Le piccole pause, gli “ehm” pronunciati tra una frase e l’altra e quei fastidiosi momenti in cui fatichiamo a trovare il termine giusto potrebbero rivelare sul nostro cervello molto di più di quanto la comunità scientifica avesse mai ipotizzato prima d’ora. Un recente studio condotto dai ricercatori dell’istituto Baycrest, dell‘Università di Toronto e della York University ha infatti dimostrato una connessione profonda tra i pattern di linguaggio naturale e le funzioni esecutive. Queste ultime rappresentano quel complesso e vitale sistema mentale che ci permette di gestire la memoria, pianificare le azioni quotidiane, mantenere la concentrazione e pensare in modo flessibile. I risultati suggeriscono che le tempistiche e i piccoli intoppi della nostra voce funzionano come un indicatore estremamente sensibile della salute cerebrale, offrendo alla medicina preventiva nuovi scenari per rintracciare i primissimi segnali di declino cognitivo in modo assolutamente non invasivo.
L’occhio clinico dell’intelligenza artificiale
Per condurre lo studio, i ricercatori hanno chiesto ai partecipanti di descrivere a parole proprie alcune immagini dettagliate, sottoponendoli contemporaneamente a test clinici consolidati per misurare l’efficienza delle funzioni esecutive. A questo punto è entrata in gioco l’intelligenza artificiale. I sofisticati sistemi informatici hanno esaminato a fondo le registrazioni vocali, riuscendo a rilevare centinaia di caratteristiche sottili e spesso impercettibili.
Gli algoritmi hanno tracciato la lunghezza e la frequenza delle pause, l’uso di parole riempitive e i ritmi temporali dell’eloquio. Questi marcatori vocali sono stati in grado di prevedere con sorprendente precisione i risultati ottenuti dai partecipanti nei test cognitivi, mantenendo la loro validità anche dopo aver tenuto conto di variabili anagrafiche, sesso e livello di istruzione. Jed Meltzer, scienziato presso il Rotman Research Institute di Baycrest e autore senior dello studio, sottolinea chiaramente che la tempistica del linguaggio costituisce un vero e proprio parametro clinico della salute neurologica, superando di gran lunga le semplici differenze di stile comunicativo personale.

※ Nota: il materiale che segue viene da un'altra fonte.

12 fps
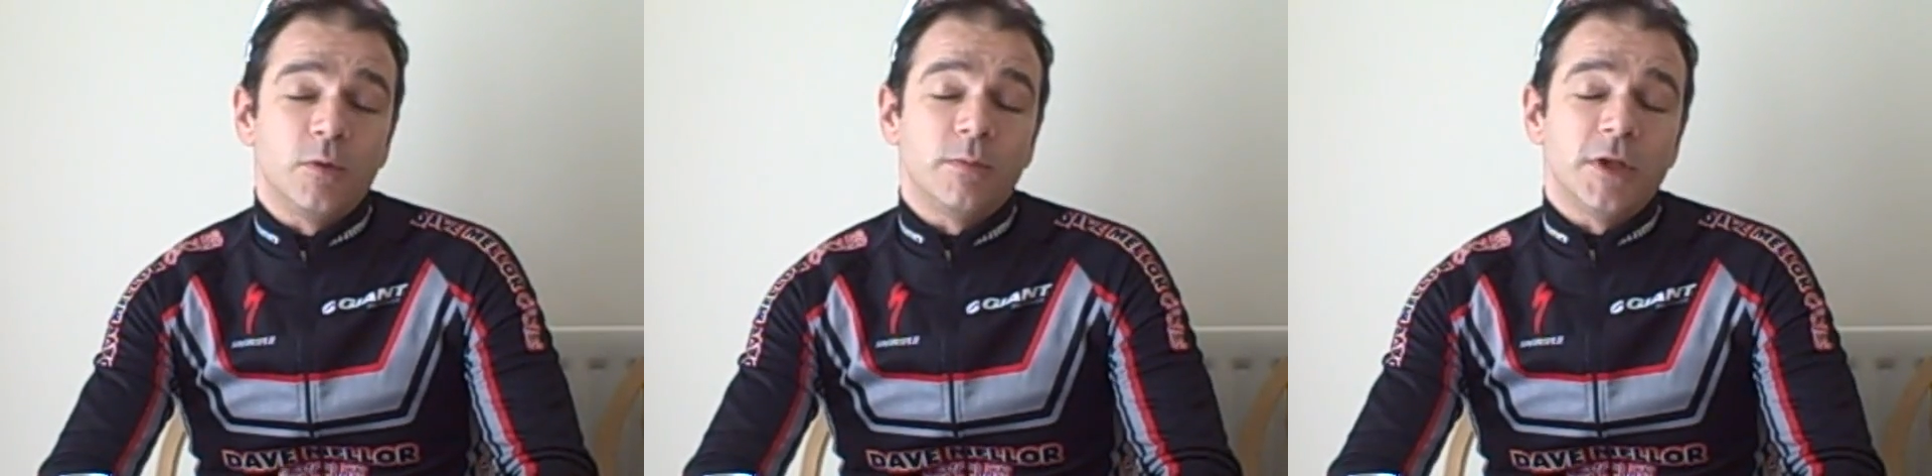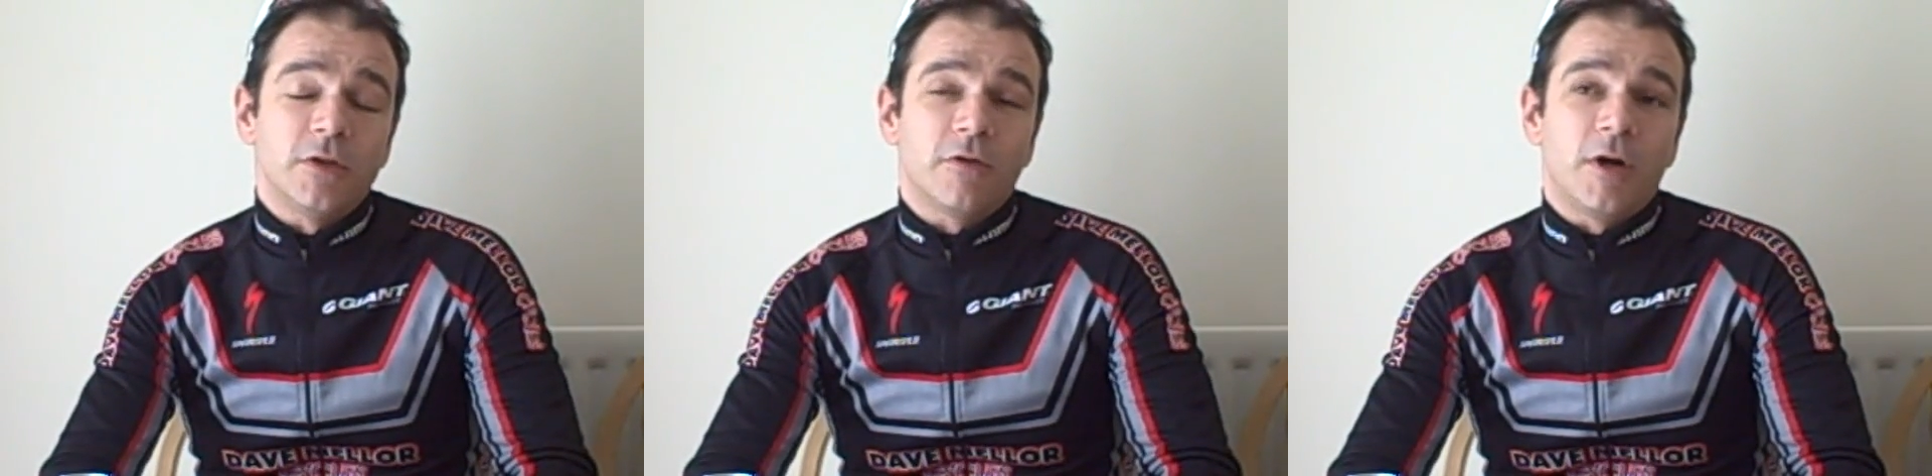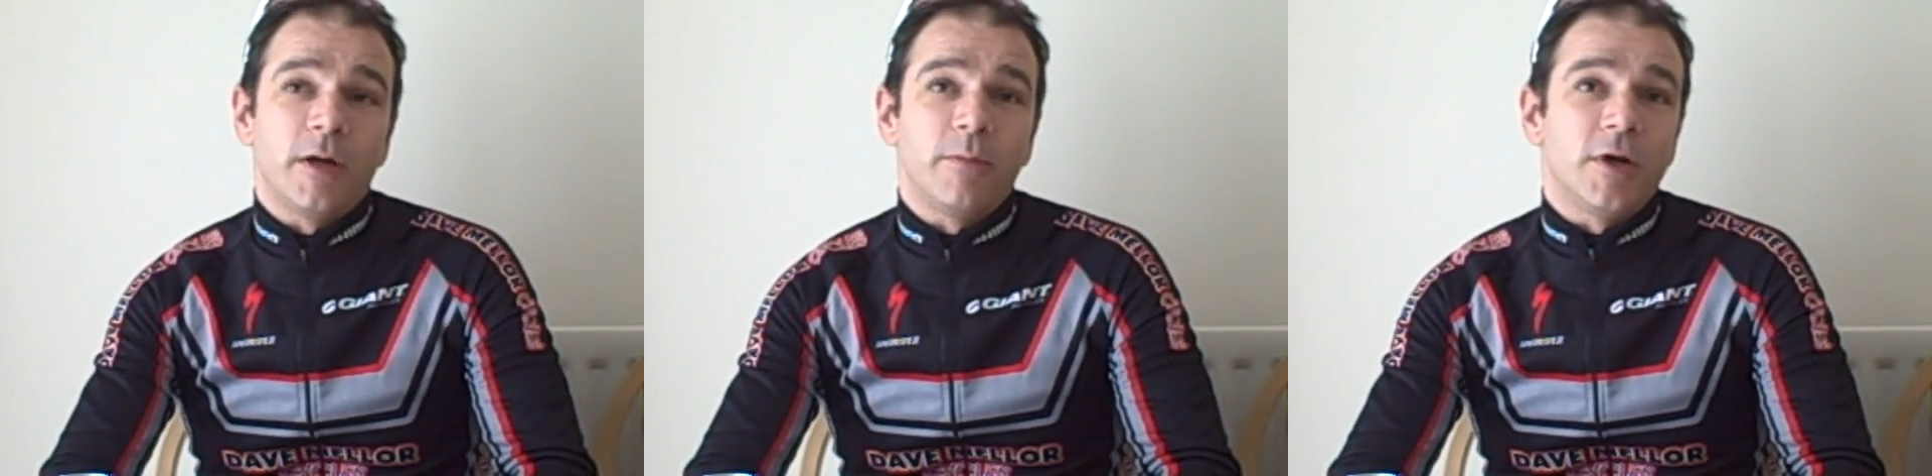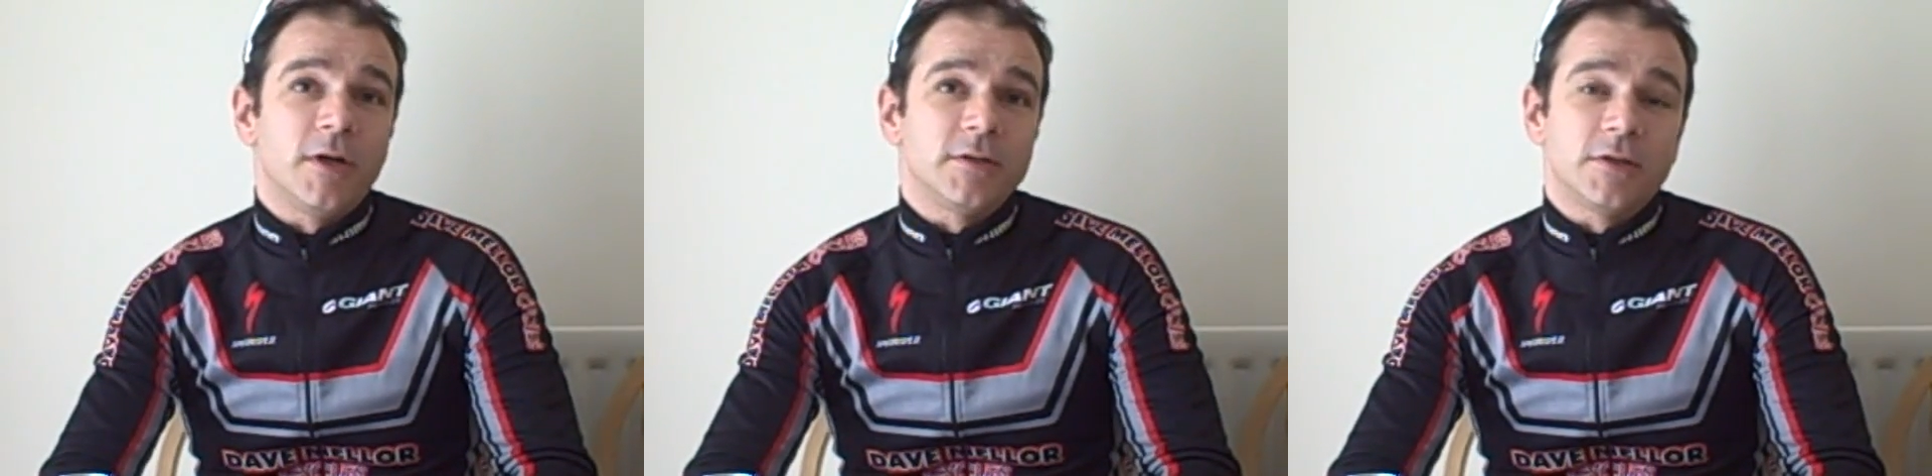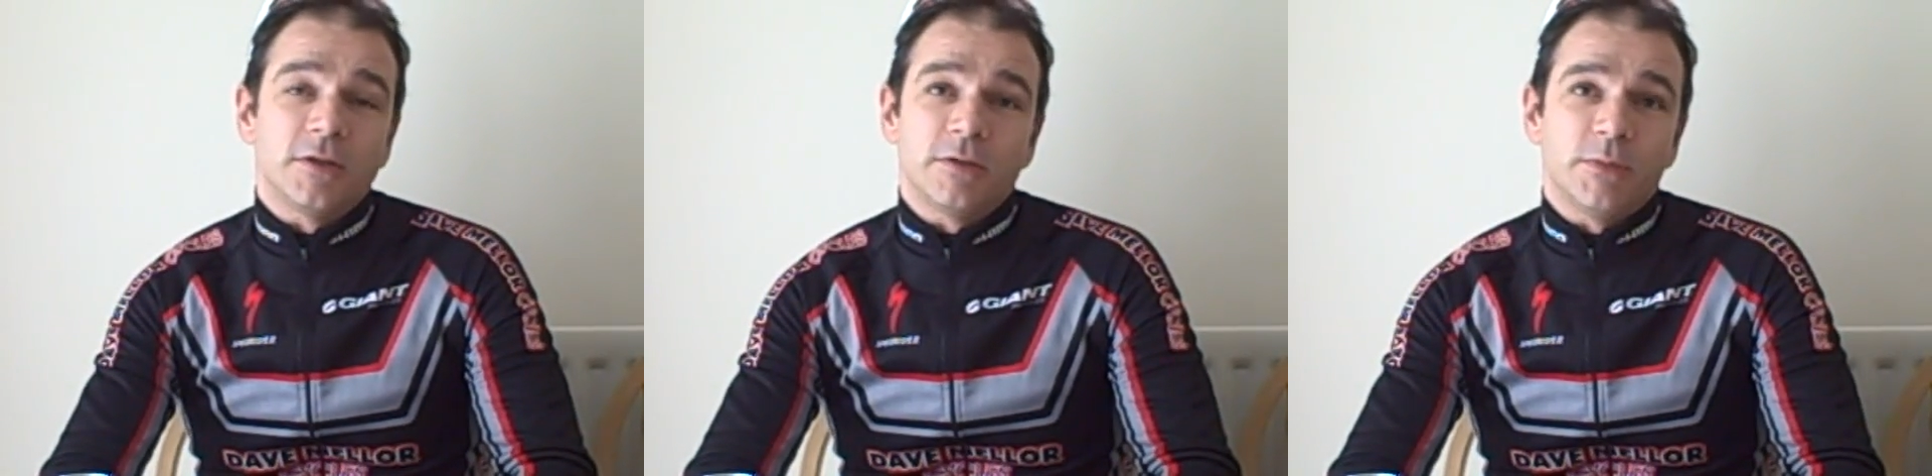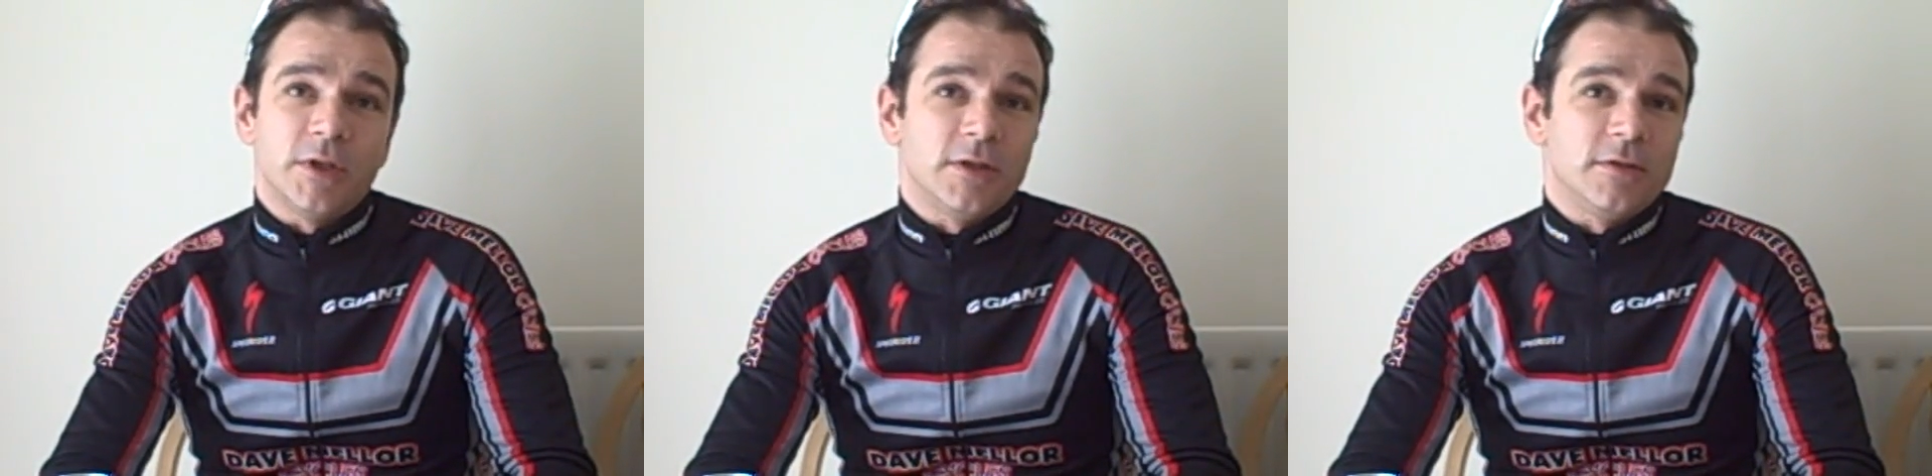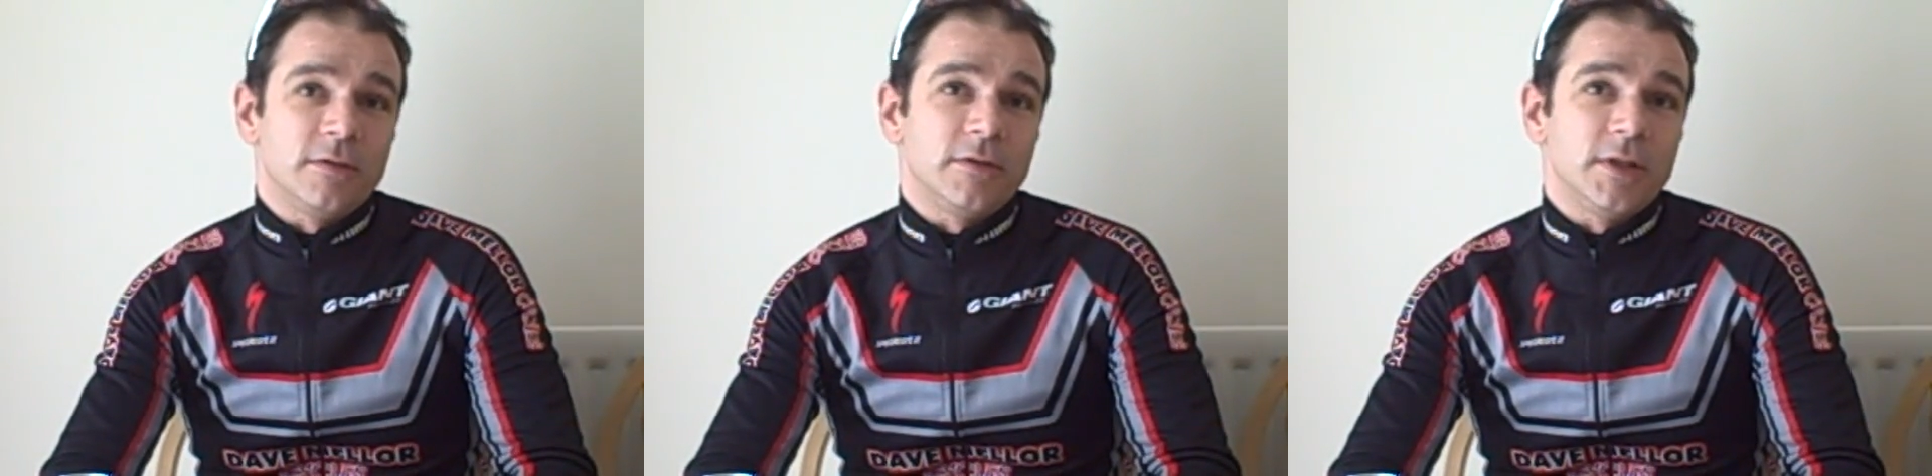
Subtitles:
would be tri-bars, just because of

Un’alternativa ai test tradizionali
È del tutto naturale che le funzioni esecutive perdano colpi con l’avanzare dell’età, subendo compromissioni più severe nelle fasi iniziali della demenza. Valutare questo declino con i test cognitivi standard presenta tuttavia degli ostacoli: richiedono tempo e tendono a perdere efficacia se ripetuti di frequente, poiché i pazienti finiscono per abituarsi al meccanismo della prova, migliorando i propri punteggi per semplice familiarità.
L’analisi del linguaggio naturale potrebbe aggirare facilmente questo problema. Parlare è un’azione intrinseca alla vita quotidiana, misurabile ripetutamente e su larga scala senza recare alcun disturbo al paziente. I ricercatori evidenziano inoltre che il linguaggio fornisce informazioni preziose sulla velocità di elaborazione e sulla funzionalità cerebrale in situazioni reali, senza imporre l’ansia dei limiti di tempo tipici delle classiche valutazioni mediche. Questo approccio potrebbe identificare tempestivamente le persone con un declino cognitivo accelerato, evidenziando chi è maggiormente esposto al rischio di sviluppare forme di demenza.
Il futuro del monitoraggio neurologico
La diagnosi precoce rappresenta un elemento fondamentale per contrastare la degenerazione progressiva del cervello. Intercettare i sintomi prima che diventino invalidanti permette di avviare interventi mirati per rallentare il decorso della malattia. Questa ricerca pone solide basi per sviluppare strumenti pratici capaci di tracciare i cambiamenti cognitivi direttamente negli ambulatori medici o perfino comodamente da casa, attraverso i nostri dispositivi di uso comune.
Il team di studiosi, supportato dal programma Mitacs Accelerate e dal Natural Sciences and Engineering Research Council of Canada (NSERC), guarda già ai prossimi passi. Saranno necessari ulteriori studi a lungo termine per seguire l’evoluzione del linguaggio negli anni e distinguere con certezza l’invecchiamento fisiologico dai primi sintomi patologici. L’incrocio tra l’analisi vocale e altri parametri di salute promette di rendere l’individuazione del declino cognitivo sempre più accurata, accessibile e diffusa.